- DATA TO PROCESS -
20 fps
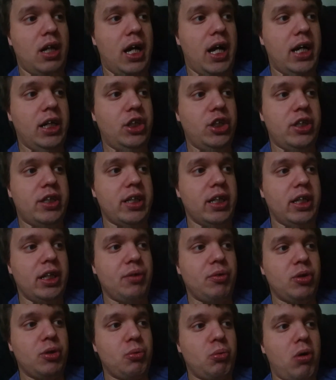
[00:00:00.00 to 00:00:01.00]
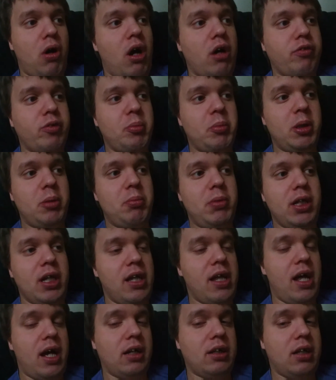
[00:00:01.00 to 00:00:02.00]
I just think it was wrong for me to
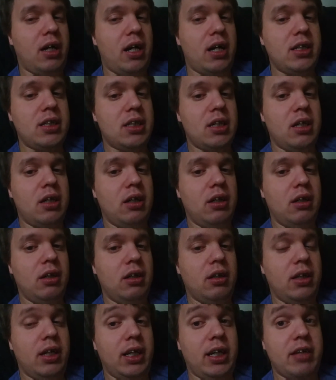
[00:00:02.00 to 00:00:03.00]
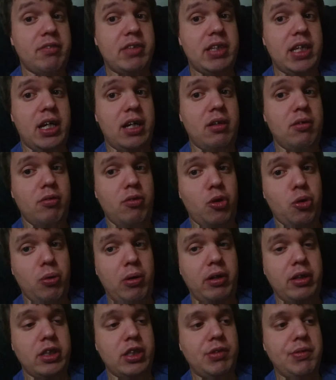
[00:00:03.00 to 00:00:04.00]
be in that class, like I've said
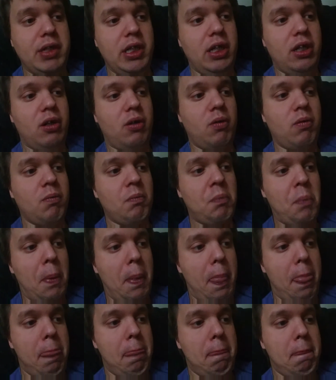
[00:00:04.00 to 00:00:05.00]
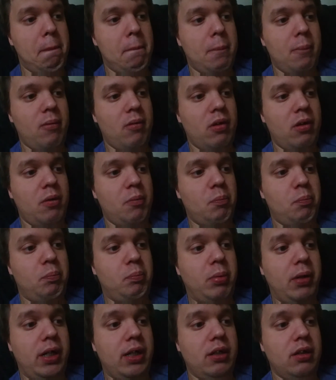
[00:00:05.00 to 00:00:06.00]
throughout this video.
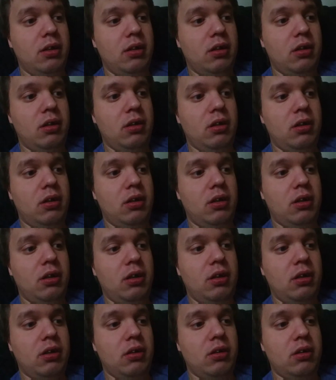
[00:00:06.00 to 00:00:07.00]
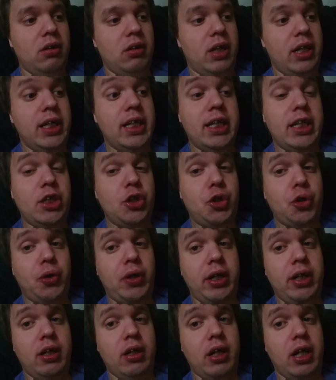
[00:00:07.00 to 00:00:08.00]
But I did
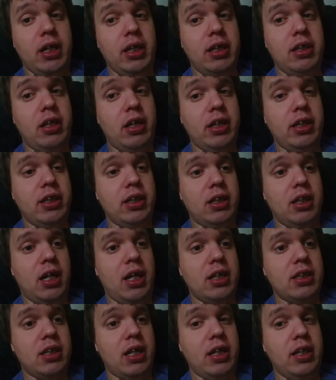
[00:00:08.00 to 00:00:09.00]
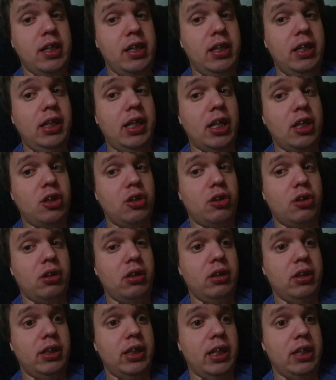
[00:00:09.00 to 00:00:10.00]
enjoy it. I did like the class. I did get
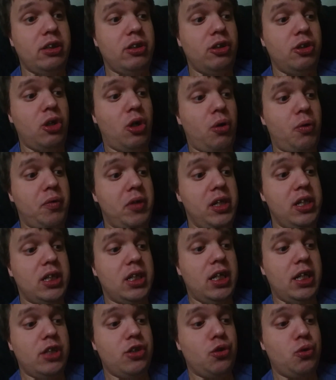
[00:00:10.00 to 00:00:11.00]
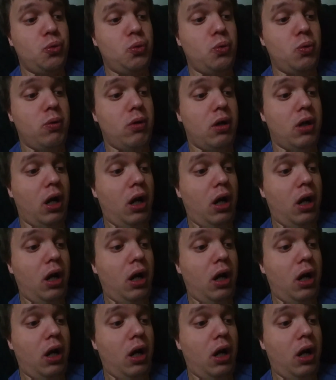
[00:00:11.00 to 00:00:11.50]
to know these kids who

---

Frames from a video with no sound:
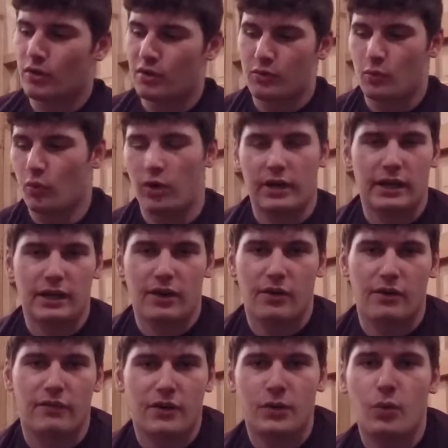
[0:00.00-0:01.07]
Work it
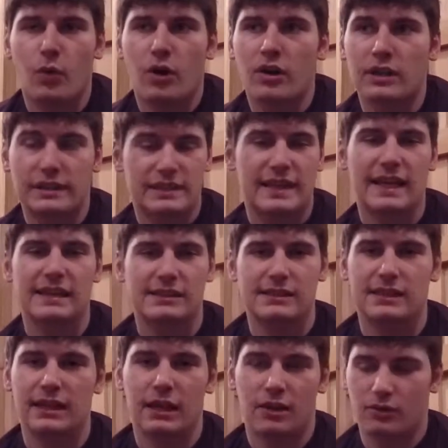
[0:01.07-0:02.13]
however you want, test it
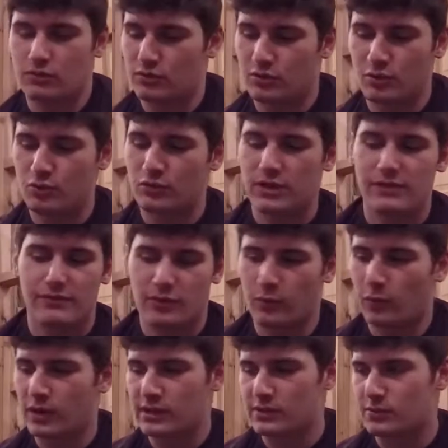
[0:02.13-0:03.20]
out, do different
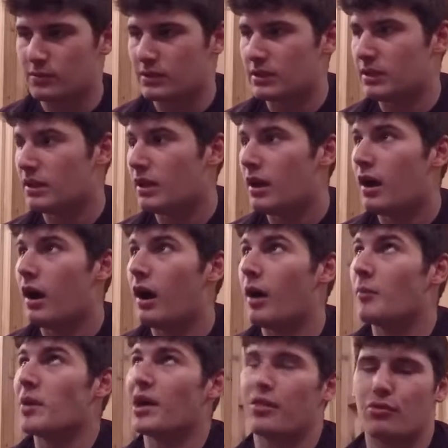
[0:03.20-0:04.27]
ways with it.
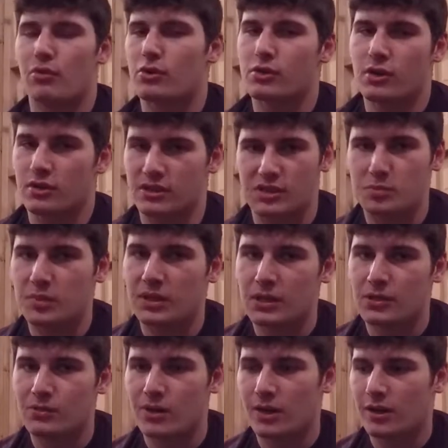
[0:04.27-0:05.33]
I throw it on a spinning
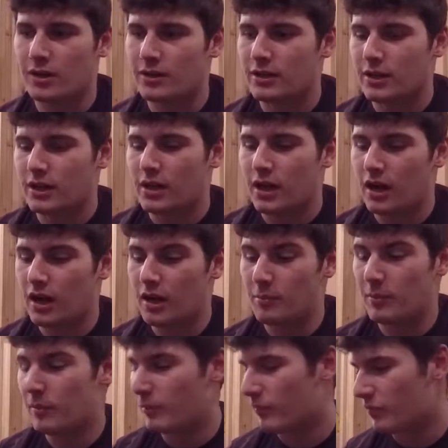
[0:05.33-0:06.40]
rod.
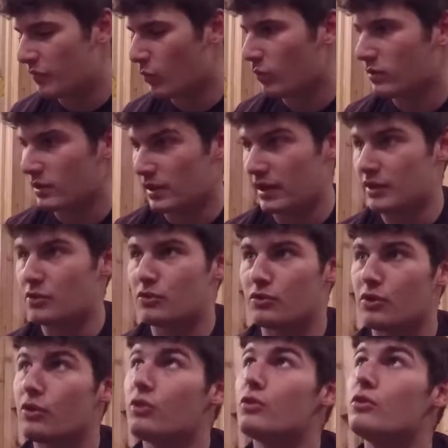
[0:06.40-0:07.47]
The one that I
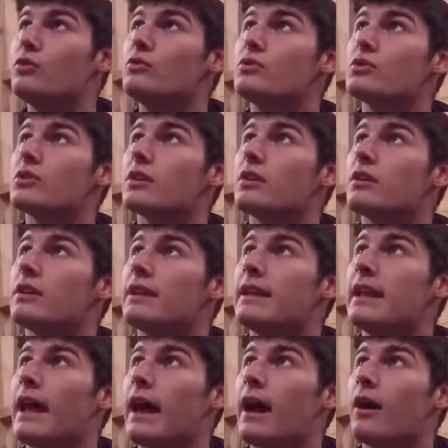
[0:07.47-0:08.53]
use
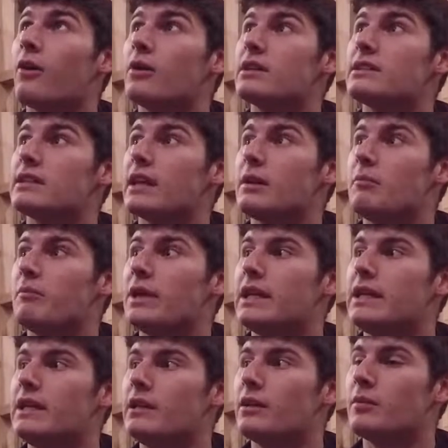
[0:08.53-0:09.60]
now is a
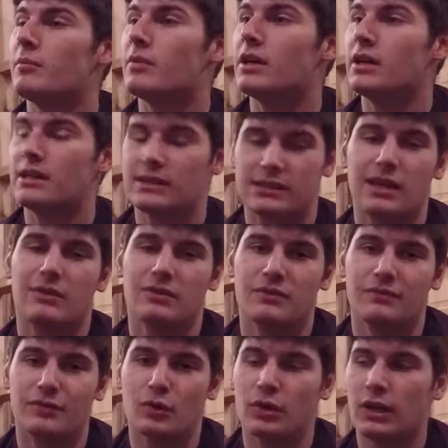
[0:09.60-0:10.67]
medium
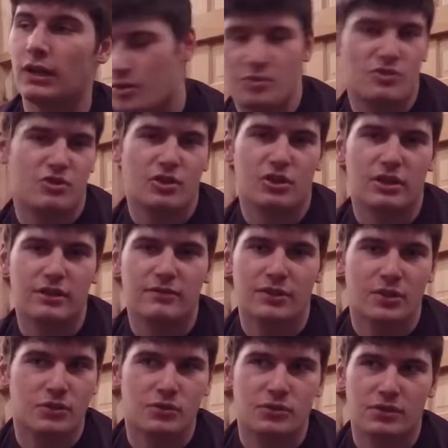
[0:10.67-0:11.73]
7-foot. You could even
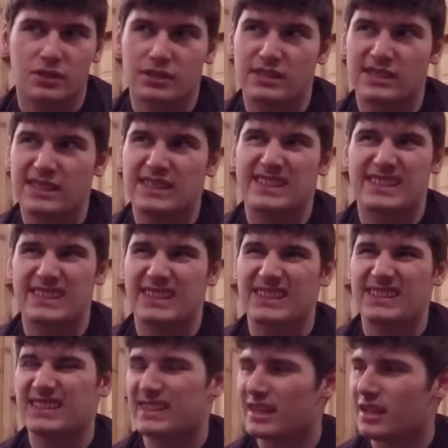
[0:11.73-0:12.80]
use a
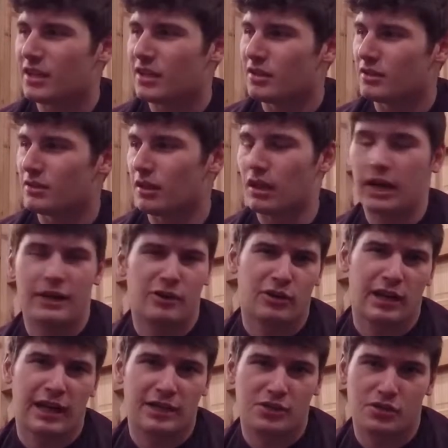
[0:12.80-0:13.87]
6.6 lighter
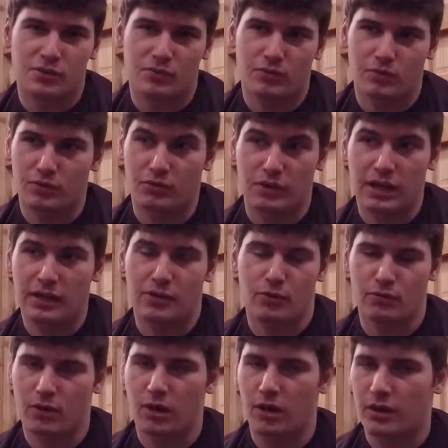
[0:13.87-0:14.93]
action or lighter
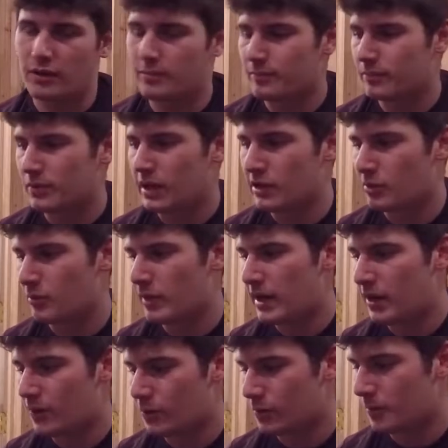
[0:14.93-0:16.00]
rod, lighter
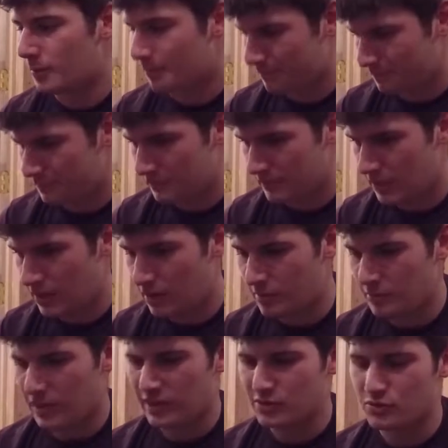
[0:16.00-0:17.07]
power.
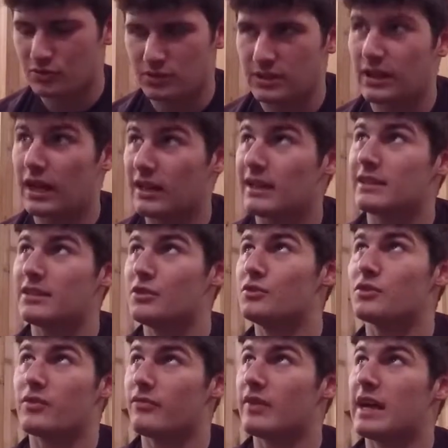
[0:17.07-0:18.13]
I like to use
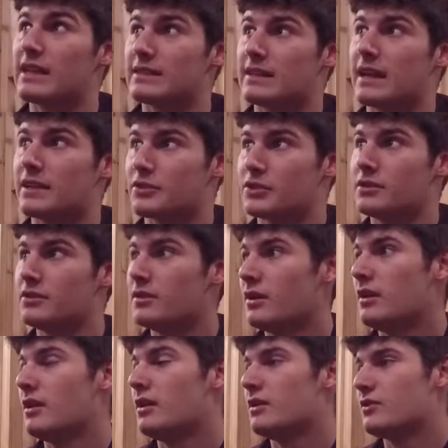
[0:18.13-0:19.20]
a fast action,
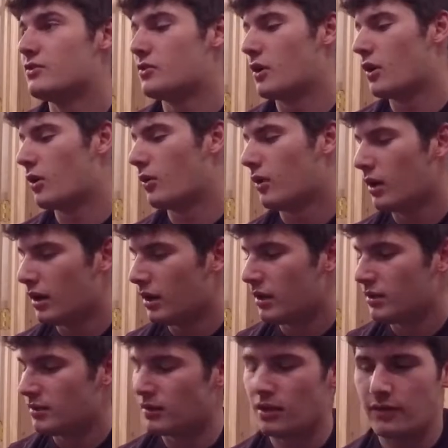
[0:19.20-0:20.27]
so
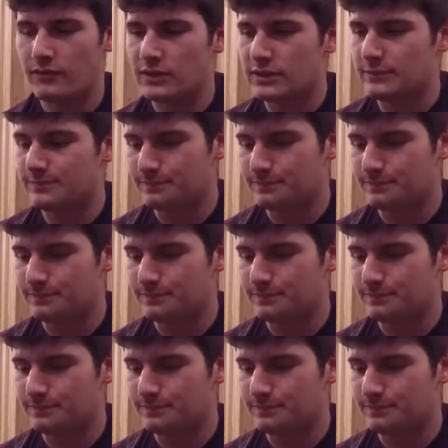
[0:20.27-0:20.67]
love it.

- WHAT IS NEEDED -
Look above for the line containing "[00:00:03.00 to 00:00:04.00]", then copy exactly from it through the line containing "[00:00:08.00 to 00:00:09.00]", keeping both and leaving out pictures. Add nothing else.

- SOLUTION -
[00:00:03.00 to 00:00:04.00]
be in that class, like I've said
[00:00:04.00 to 00:00:05.00]
[00:00:05.00 to 00:00:06.00]
throughout this video.
[00:00:06.00 to 00:00:07.00]
[00:00:07.00 to 00:00:08.00]
But I did
[00:00:08.00 to 00:00:09.00]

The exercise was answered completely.